▸ WHAT YOU WILL DO
Every entry below should be reproduced exactly, with all pictures left out.

_____

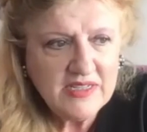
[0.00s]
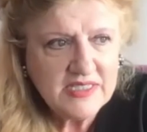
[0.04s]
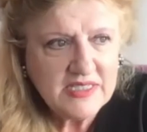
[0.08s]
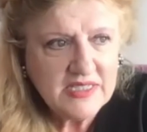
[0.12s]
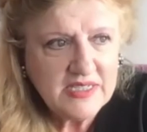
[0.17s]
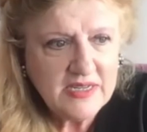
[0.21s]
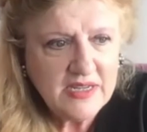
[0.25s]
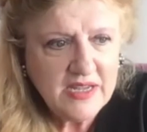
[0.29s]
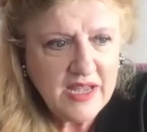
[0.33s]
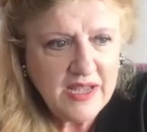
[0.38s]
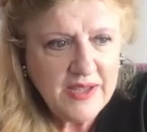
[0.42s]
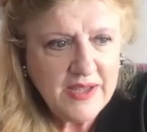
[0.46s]

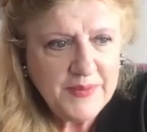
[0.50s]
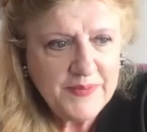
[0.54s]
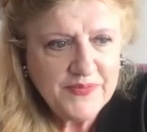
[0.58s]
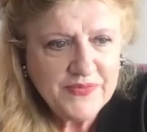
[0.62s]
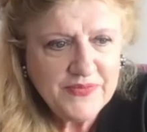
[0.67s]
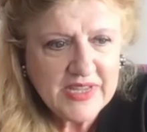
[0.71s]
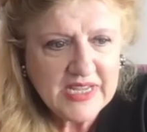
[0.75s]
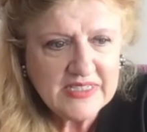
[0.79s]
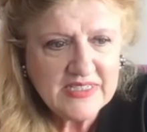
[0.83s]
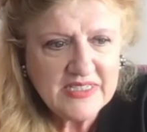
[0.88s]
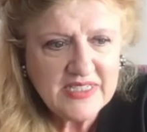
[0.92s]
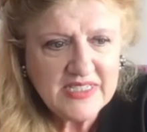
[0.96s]

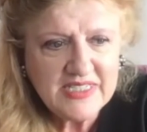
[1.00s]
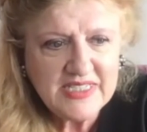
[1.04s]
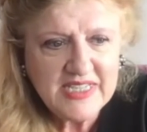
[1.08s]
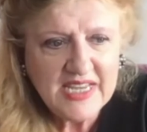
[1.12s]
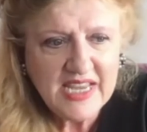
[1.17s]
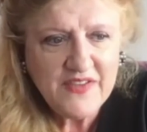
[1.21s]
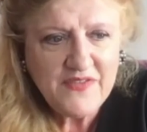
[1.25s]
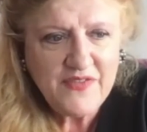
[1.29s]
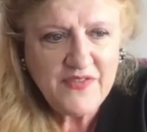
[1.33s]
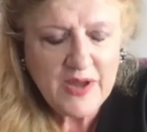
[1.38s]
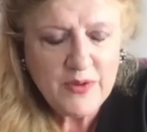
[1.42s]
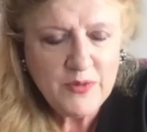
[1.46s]
to see
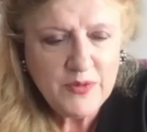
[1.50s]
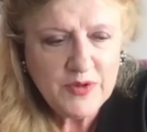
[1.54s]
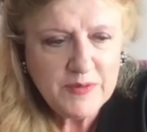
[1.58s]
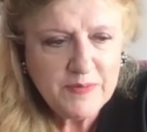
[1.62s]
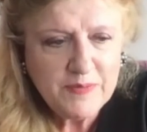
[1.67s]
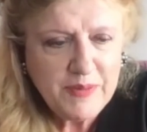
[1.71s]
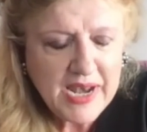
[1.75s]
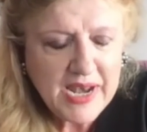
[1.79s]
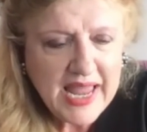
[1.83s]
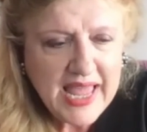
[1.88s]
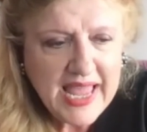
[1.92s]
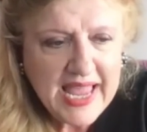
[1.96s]
if I would
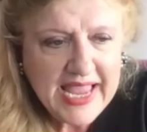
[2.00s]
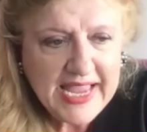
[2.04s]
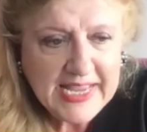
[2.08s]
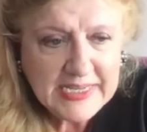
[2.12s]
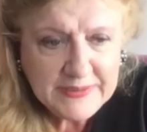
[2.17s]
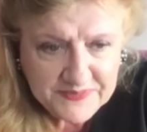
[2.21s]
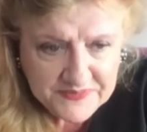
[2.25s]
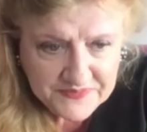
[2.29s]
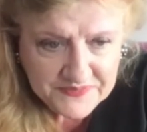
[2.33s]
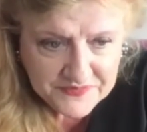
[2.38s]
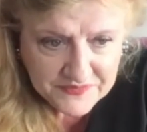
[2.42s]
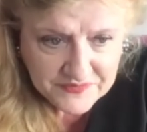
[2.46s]
play
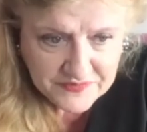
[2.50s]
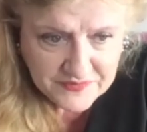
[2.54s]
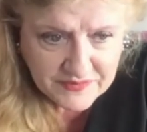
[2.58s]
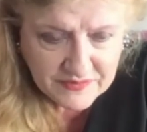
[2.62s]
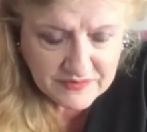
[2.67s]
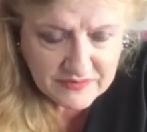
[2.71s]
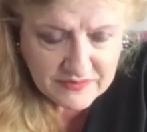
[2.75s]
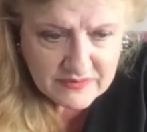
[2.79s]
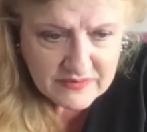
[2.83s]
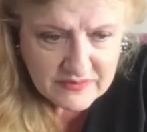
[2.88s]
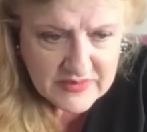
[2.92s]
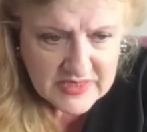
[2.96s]

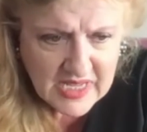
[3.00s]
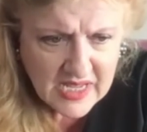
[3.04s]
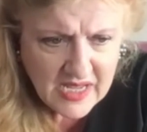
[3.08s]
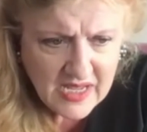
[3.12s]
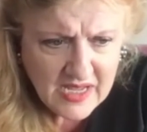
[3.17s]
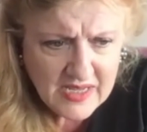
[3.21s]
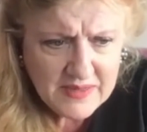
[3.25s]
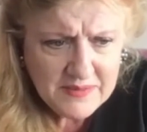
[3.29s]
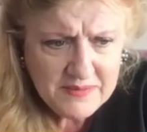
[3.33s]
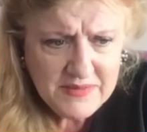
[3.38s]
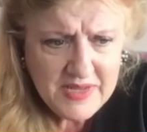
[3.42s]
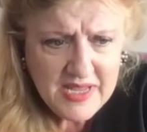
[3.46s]

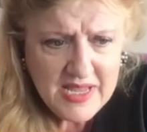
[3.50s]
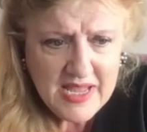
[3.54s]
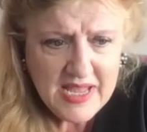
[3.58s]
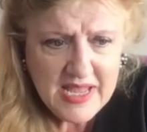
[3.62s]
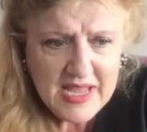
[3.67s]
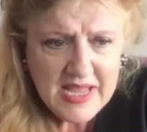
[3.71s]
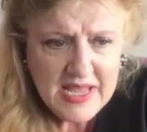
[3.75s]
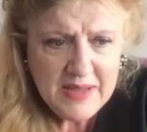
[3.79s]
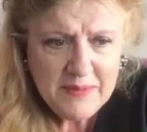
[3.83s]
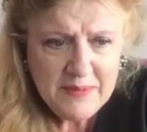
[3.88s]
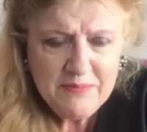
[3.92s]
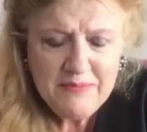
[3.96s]
um,
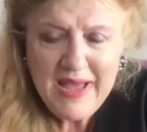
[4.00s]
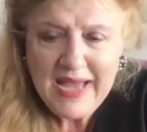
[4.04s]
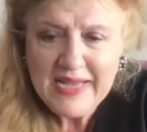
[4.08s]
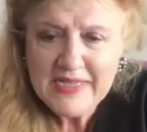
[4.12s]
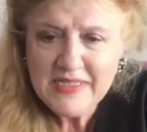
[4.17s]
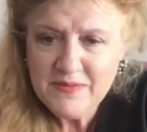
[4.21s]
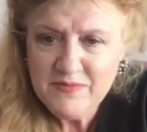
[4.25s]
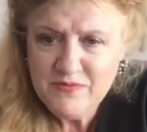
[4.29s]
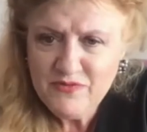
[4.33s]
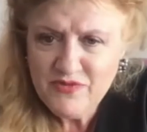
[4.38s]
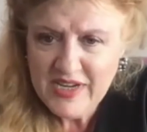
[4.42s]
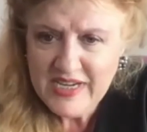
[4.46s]

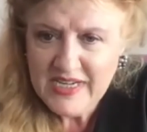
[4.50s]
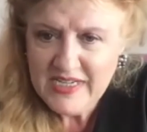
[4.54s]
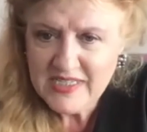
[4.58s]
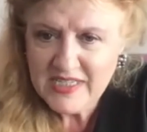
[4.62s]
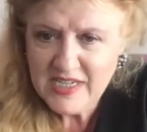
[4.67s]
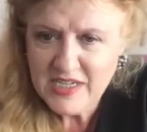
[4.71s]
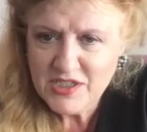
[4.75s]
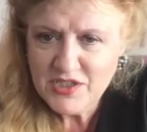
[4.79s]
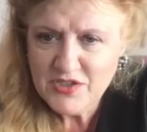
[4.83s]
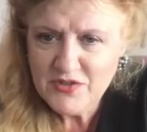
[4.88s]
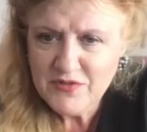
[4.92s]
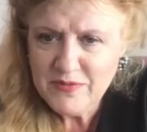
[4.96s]
Madam Rita.
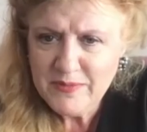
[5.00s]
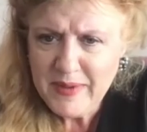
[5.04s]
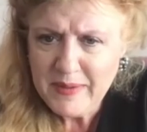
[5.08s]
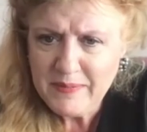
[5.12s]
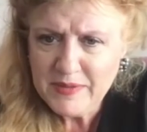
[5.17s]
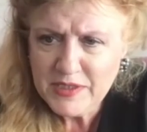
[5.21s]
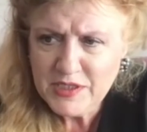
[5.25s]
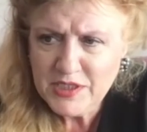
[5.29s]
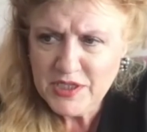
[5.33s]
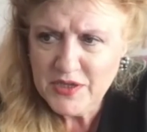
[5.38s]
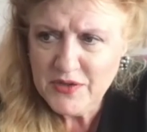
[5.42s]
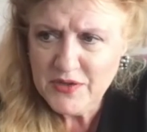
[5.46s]
Do you remember
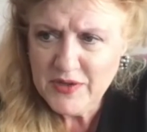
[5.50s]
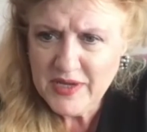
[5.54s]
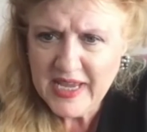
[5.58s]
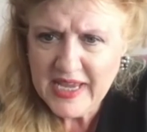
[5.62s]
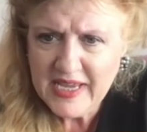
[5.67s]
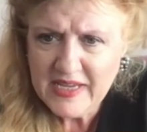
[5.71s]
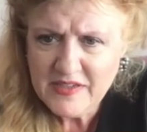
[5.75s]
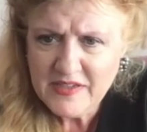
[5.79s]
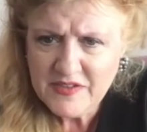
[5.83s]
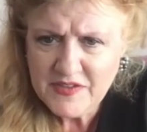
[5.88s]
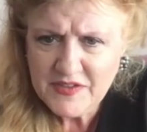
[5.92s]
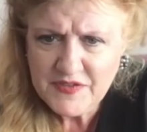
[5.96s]
Two
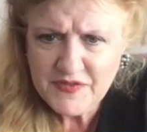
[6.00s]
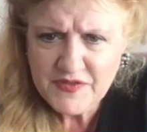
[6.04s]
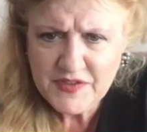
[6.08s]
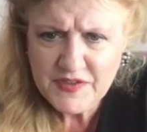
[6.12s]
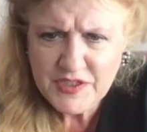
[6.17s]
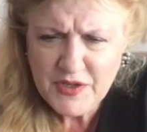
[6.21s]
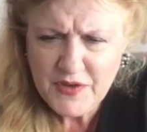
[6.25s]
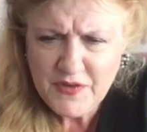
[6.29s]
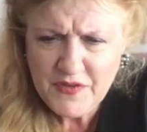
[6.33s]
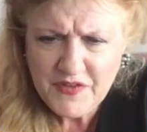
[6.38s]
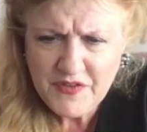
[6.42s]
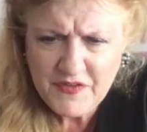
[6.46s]
Kids for
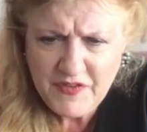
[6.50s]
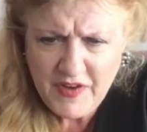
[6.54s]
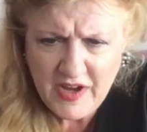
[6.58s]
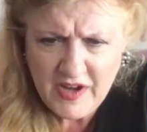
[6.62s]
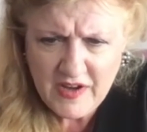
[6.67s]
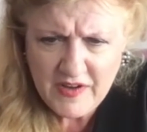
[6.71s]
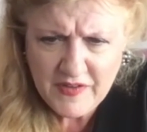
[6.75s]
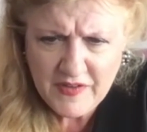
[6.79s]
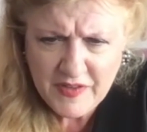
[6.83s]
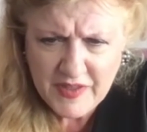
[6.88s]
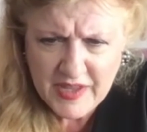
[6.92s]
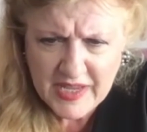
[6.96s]
Two
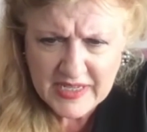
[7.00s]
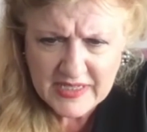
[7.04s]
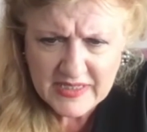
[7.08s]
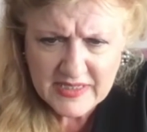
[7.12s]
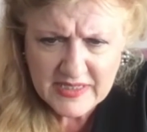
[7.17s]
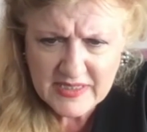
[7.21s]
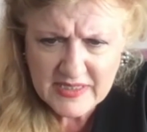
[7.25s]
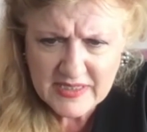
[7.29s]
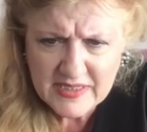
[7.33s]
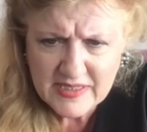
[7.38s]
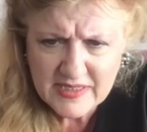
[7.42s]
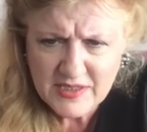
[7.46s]

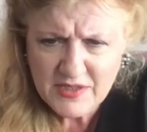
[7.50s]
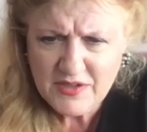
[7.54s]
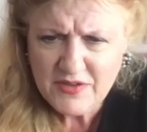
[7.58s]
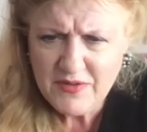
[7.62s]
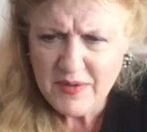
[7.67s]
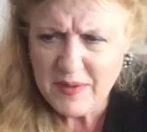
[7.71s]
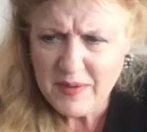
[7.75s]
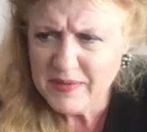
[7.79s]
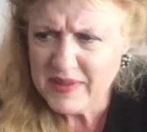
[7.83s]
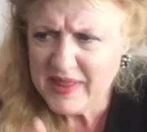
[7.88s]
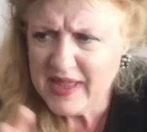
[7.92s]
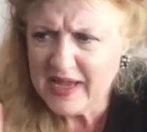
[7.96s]
Farthings? You
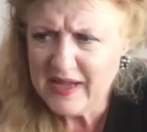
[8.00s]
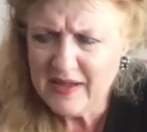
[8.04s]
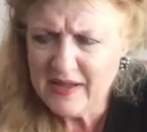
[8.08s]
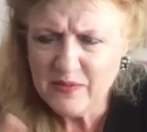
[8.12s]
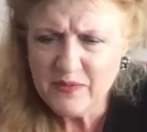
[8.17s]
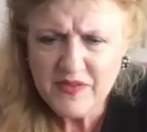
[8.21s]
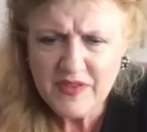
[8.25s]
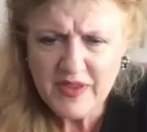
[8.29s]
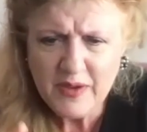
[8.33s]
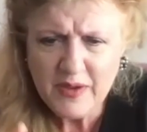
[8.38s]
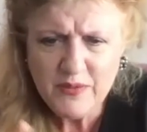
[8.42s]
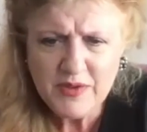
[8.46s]
remember that
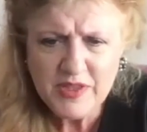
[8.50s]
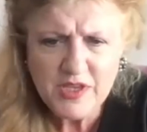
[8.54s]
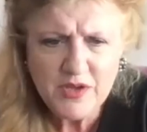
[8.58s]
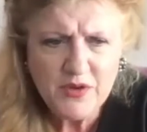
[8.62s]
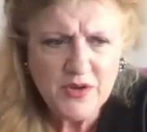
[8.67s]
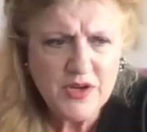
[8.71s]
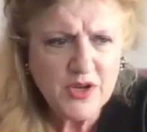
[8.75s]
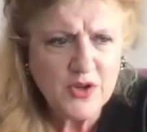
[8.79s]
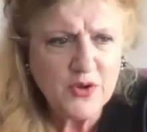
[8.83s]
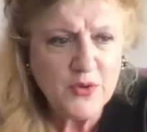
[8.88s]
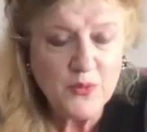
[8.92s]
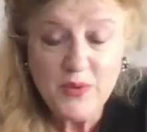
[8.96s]
thing with the
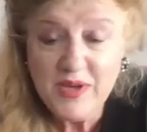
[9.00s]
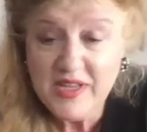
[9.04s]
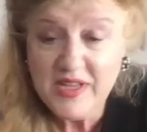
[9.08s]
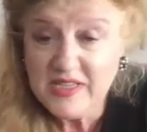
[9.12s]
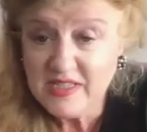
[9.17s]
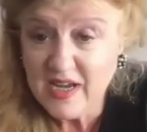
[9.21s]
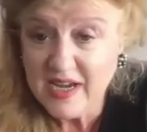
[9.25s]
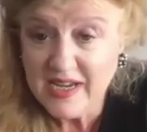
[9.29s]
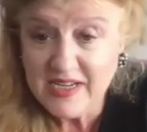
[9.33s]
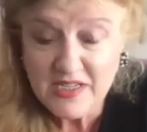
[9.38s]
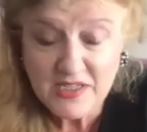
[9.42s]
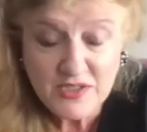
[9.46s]
unicorn with
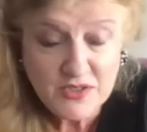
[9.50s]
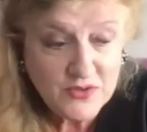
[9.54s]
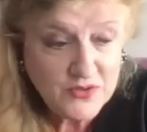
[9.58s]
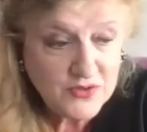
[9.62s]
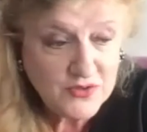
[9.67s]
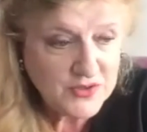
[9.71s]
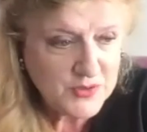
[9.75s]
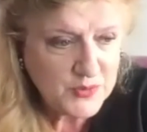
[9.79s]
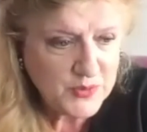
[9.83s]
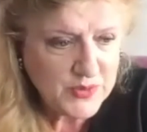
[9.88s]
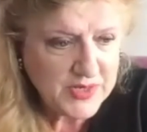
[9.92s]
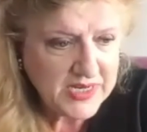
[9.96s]
Diana
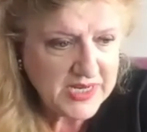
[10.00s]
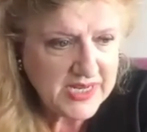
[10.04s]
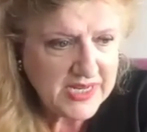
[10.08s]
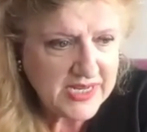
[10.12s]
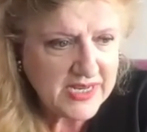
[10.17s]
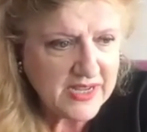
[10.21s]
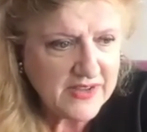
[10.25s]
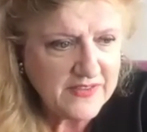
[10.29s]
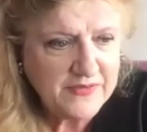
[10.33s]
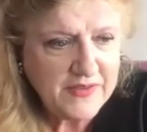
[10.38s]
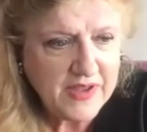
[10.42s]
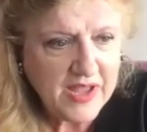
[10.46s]
Dawes? Weirdly
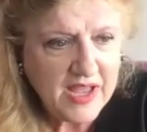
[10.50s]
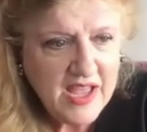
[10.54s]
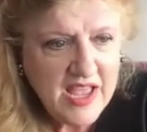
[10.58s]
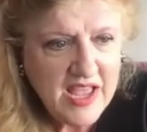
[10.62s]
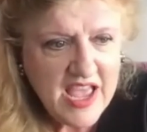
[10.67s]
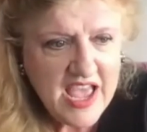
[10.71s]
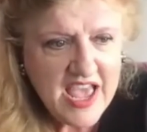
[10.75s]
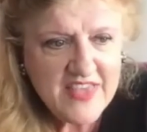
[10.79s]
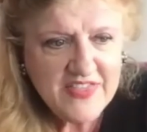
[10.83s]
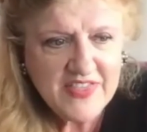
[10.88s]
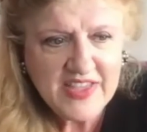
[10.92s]
enough, they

_____

▸ RESULT FOR THIS EXERCISE
[0.00s]
[0.04s]
[0.08s]
[0.12s]
[0.17s]
[0.21s]
[0.25s]
[0.29s]
[0.33s]
[0.38s]
[0.42s]
[0.46s]

[0.50s]
[0.54s]
[0.58s]
[0.62s]
[0.67s]
[0.71s]
[0.75s]
[0.79s]
[0.83s]
[0.88s]
[0.92s]
[0.96s]

[1.00s]
[1.04s]
[1.08s]
[1.12s]
[1.17s]
[1.21s]
[1.25s]
[1.29s]
[1.33s]
[1.38s]
[1.42s]
[1.46s]
to see
[1.50s]
[1.54s]
[1.58s]
[1.62s]
[1.67s]
[1.71s]
[1.75s]
[1.79s]
[1.83s]
[1.88s]
[1.92s]
[1.96s]
if I would
[2.00s]
[2.04s]
[2.08s]
[2.12s]
[2.17s]
[2.21s]
[2.25s]
[2.29s]
[2.33s]
[2.38s]
[2.42s]
[2.46s]
play
[2.50s]
[2.54s]
[2.58s]
[2.62s]
[2.67s]
[2.71s]
[2.75s]
[2.79s]
[2.83s]
[2.88s]
[2.92s]
[2.96s]

[3.00s]
[3.04s]
[3.08s]
[3.12s]
[3.17s]
[3.21s]
[3.25s]
[3.29s]
[3.33s]
[3.38s]
[3.42s]
[3.46s]

[3.50s]
[3.54s]
[3.58s]
[3.62s]
[3.67s]
[3.71s]
[3.75s]
[3.79s]
[3.83s]
[3.88s]
[3.92s]
[3.96s]
um,
[4.00s]
[4.04s]
[4.08s]
[4.12s]
[4.17s]
[4.21s]
[4.25s]
[4.29s]
[4.33s]
[4.38s]
[4.42s]
[4.46s]

[4.50s]
[4.54s]
[4.58s]
[4.62s]
[4.67s]
[4.71s]
[4.75s]
[4.79s]
[4.83s]
[4.88s]
[4.92s]
[4.96s]
Madam Rita.
[5.00s]
[5.04s]
[5.08s]
[5.12s]
[5.17s]
[5.21s]
[5.25s]
[5.29s]
[5.33s]
[5.38s]
[5.42s]
[5.46s]
Do you remember
[5.50s]
[5.54s]
[5.58s]
[5.62s]
[5.67s]
[5.71s]
[5.75s]
[5.79s]
[5.83s]
[5.88s]
[5.92s]
[5.96s]
Two
[6.00s]
[6.04s]
[6.08s]
[6.12s]
[6.17s]
[6.21s]
[6.25s]
[6.29s]
[6.33s]
[6.38s]
[6.42s]
[6.46s]
Kids for
[6.50s]
[6.54s]
[6.58s]
[6.62s]
[6.67s]
[6.71s]
[6.75s]
[6.79s]
[6.83s]
[6.88s]
[6.92s]
[6.96s]
Two
[7.00s]
[7.04s]
[7.08s]
[7.12s]
[7.17s]
[7.21s]
[7.25s]
[7.29s]
[7.33s]
[7.38s]
[7.42s]
[7.46s]

[7.50s]
[7.54s]
[7.58s]
[7.62s]
[7.67s]
[7.71s]
[7.75s]
[7.79s]
[7.83s]
[7.88s]
[7.92s]
[7.96s]
Farthings? You
[8.00s]
[8.04s]
[8.08s]
[8.12s]
[8.17s]
[8.21s]
[8.25s]
[8.29s]
[8.33s]
[8.38s]
[8.42s]
[8.46s]
remember that
[8.50s]
[8.54s]
[8.58s]
[8.62s]
[8.67s]
[8.71s]
[8.75s]
[8.79s]
[8.83s]
[8.88s]
[8.92s]
[8.96s]
thing with the
[9.00s]
[9.04s]
[9.08s]
[9.12s]
[9.17s]
[9.21s]
[9.25s]
[9.29s]
[9.33s]
[9.38s]
[9.42s]
[9.46s]
unicorn with
[9.50s]
[9.54s]
[9.58s]
[9.62s]
[9.67s]
[9.71s]
[9.75s]
[9.79s]
[9.83s]
[9.88s]
[9.92s]
[9.96s]
Diana
[10.00s]
[10.04s]
[10.08s]
[10.12s]
[10.17s]
[10.21s]
[10.25s]
[10.29s]
[10.33s]
[10.38s]
[10.42s]
[10.46s]
Dawes? Weirdly
[10.50s]
[10.54s]
[10.58s]
[10.62s]
[10.67s]
[10.71s]
[10.75s]
[10.79s]
[10.83s]
[10.88s]
[10.92s]
enough, they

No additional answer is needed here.